+++ Input material
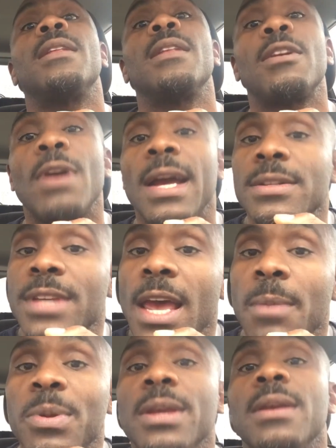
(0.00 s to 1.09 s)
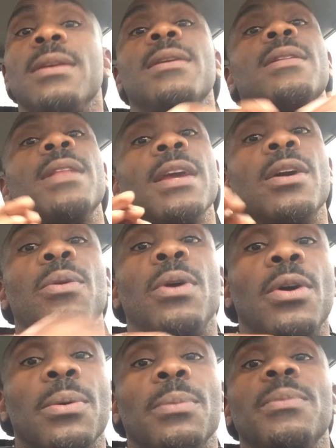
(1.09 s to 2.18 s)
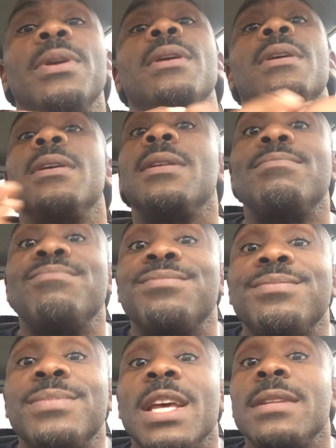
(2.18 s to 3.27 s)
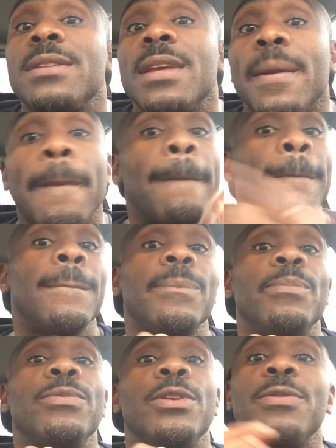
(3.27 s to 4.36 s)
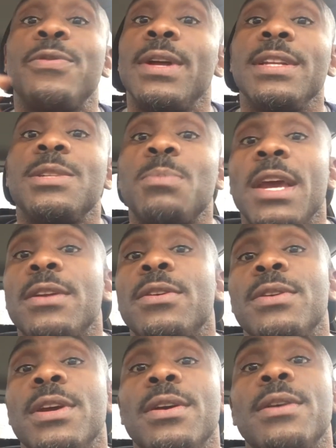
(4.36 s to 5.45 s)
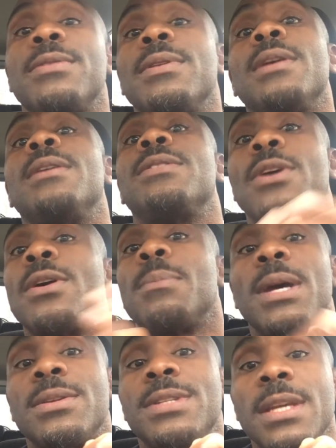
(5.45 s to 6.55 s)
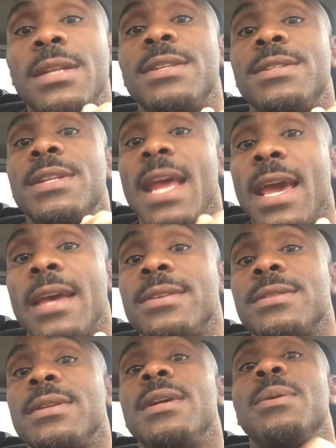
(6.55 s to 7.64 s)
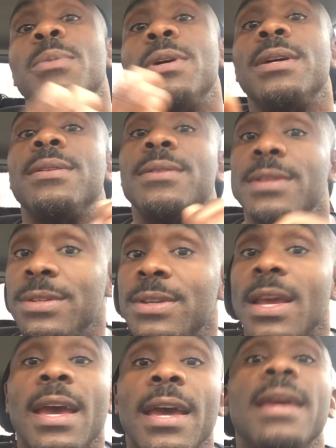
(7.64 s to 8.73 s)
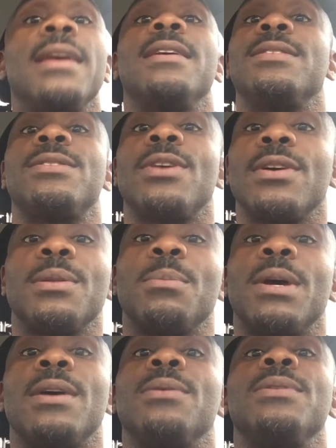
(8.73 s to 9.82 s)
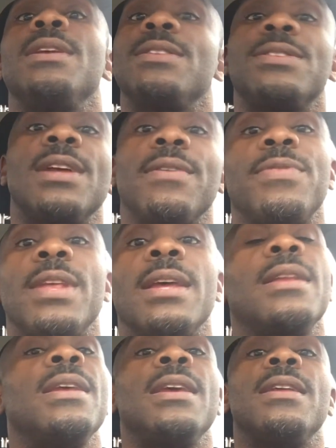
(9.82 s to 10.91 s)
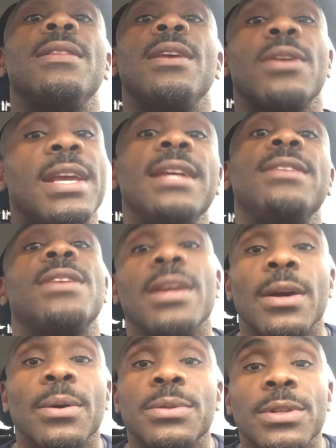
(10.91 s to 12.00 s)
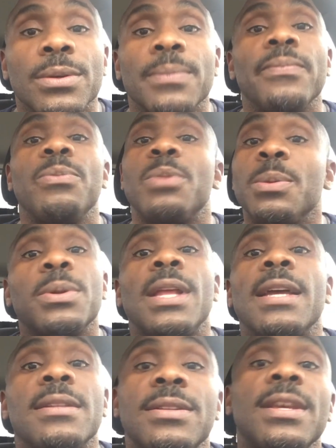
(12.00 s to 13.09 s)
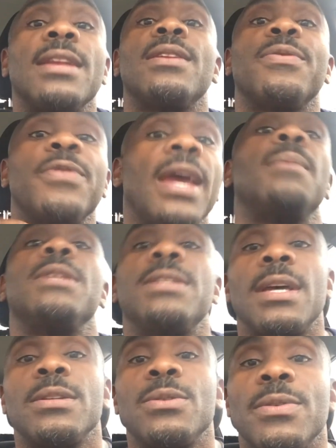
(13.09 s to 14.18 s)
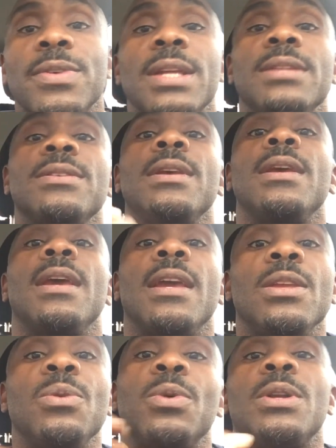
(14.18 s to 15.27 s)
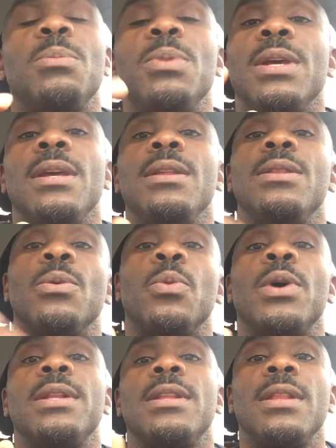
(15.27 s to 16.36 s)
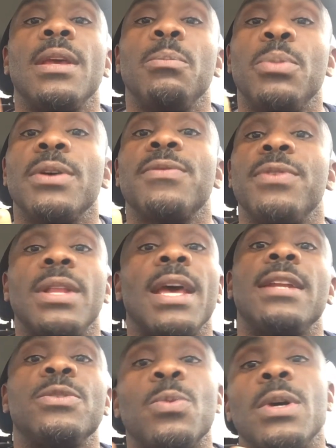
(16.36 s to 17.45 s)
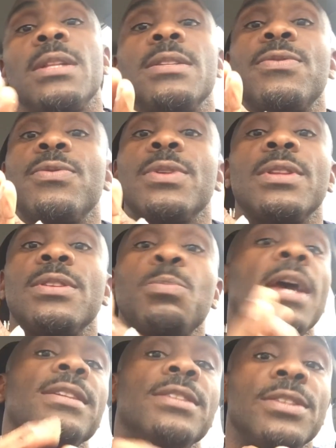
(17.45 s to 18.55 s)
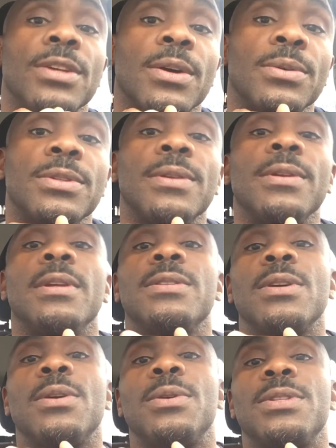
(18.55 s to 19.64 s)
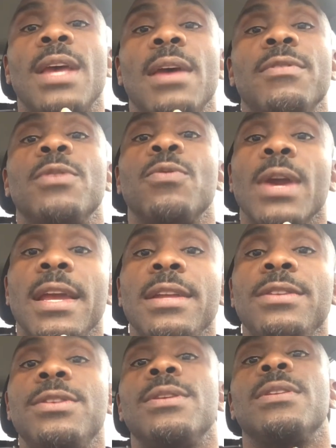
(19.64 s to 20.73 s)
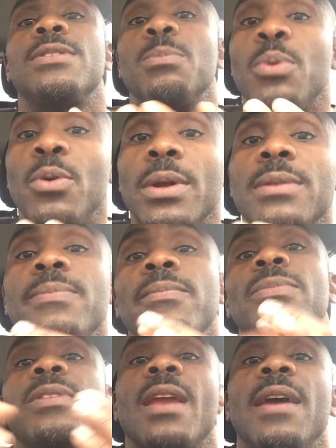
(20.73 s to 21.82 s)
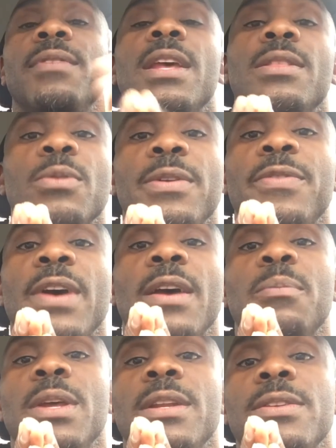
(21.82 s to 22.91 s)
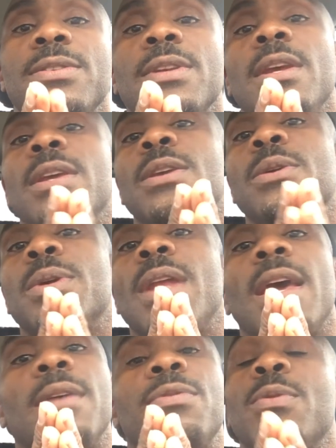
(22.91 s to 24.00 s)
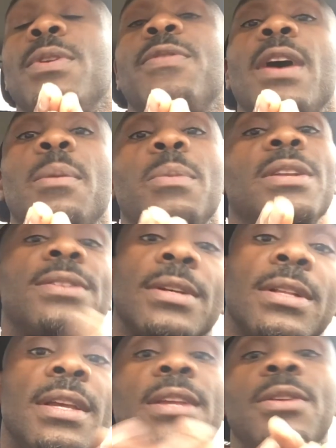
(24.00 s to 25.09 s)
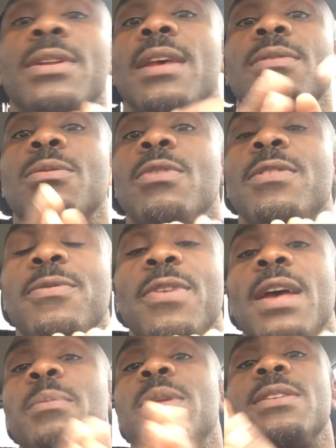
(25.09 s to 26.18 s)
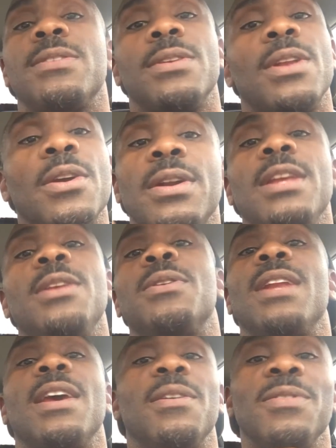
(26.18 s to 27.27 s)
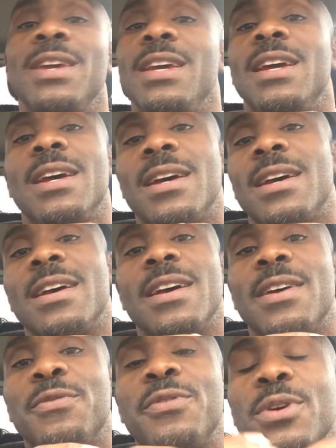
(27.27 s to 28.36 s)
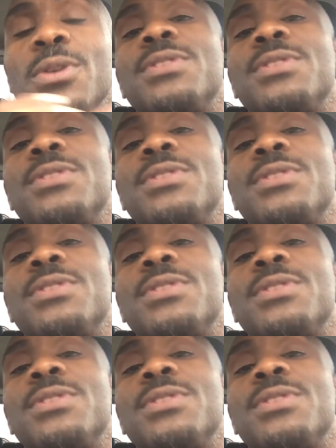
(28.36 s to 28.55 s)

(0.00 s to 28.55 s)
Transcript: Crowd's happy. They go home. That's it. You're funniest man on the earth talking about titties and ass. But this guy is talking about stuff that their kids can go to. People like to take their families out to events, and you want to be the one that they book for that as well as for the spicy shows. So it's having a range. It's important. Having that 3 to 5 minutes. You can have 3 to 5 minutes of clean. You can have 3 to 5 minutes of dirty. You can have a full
++++++
• _What to work on_
Reproduce all lines above exactly. Leave the images out.

• _Solution to the problem_
(0.00 s to 1.09 s)
(1.09 s to 2.18 s)
(2.18 s to 3.27 s)
(3.27 s to 4.36 s)
(4.36 s to 5.45 s)
(5.45 s to 6.55 s)
(6.55 s to 7.64 s)
(7.64 s to 8.73 s)
(8.73 s to 9.82 s)
(9.82 s to 10.91 s)
(10.91 s to 12.00 s)
(12.00 s to 13.09 s)
(13.09 s to 14.18 s)
(14.18 s to 15.27 s)
(15.27 s to 16.36 s)
(16.36 s to 17.45 s)
(17.45 s to 18.55 s)
(18.55 s to 19.64 s)
(19.64 s to 20.73 s)
(20.73 s to 21.82 s)
(21.82 s to 22.91 s)
(22.91 s to 24.00 s)
(24.00 s to 25.09 s)
(25.09 s to 26.18 s)
(26.18 s to 27.27 s)
(27.27 s to 28.36 s)
(28.36 s to 28.55 s)

(0.00 s to 28.55 s)
Transcript: Crowd's happy. They go home. That's it. You're funniest man on the earth talking about titties and ass. But this guy is talking about stuff that their kids can go to. People like to take their families out to events, and you want to be the one that they book for that as well as for the spicy shows. So it's having a range. It's important. Having that 3 to 5 minutes. You can have 3 to 5 minutes of clean. You can have 3 to 5 minutes of dirty. You can have a full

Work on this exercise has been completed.